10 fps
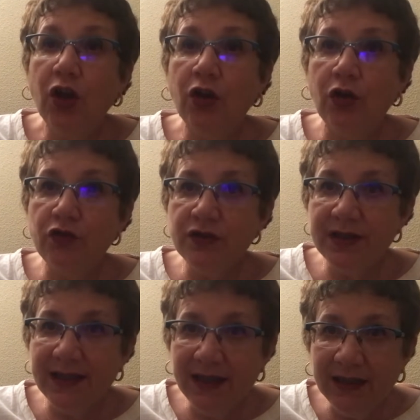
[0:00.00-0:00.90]

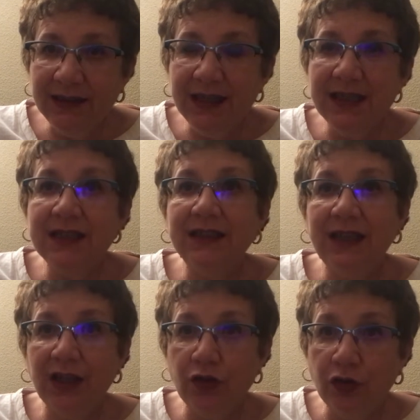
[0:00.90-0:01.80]
consciente
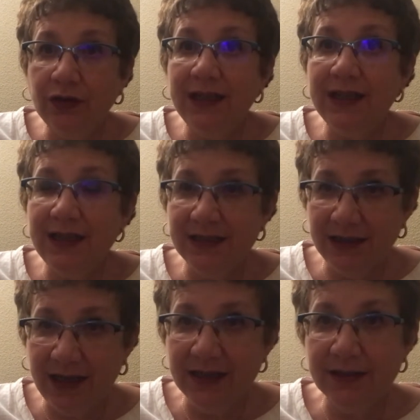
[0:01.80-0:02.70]
de dónde
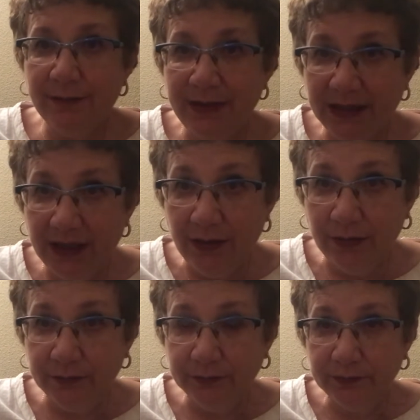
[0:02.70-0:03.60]
estás metido.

» DIRECTIONS FOR THIS TASK
Copy out the lines above unchanged. Skip the images.

» WRITTEN ANSWER
10 fps
[0:00.00-0:00.90]

[0:00.90-0:01.80]
consciente
[0:01.80-0:02.70]
de dónde
[0:02.70-0:03.60]
estás metido.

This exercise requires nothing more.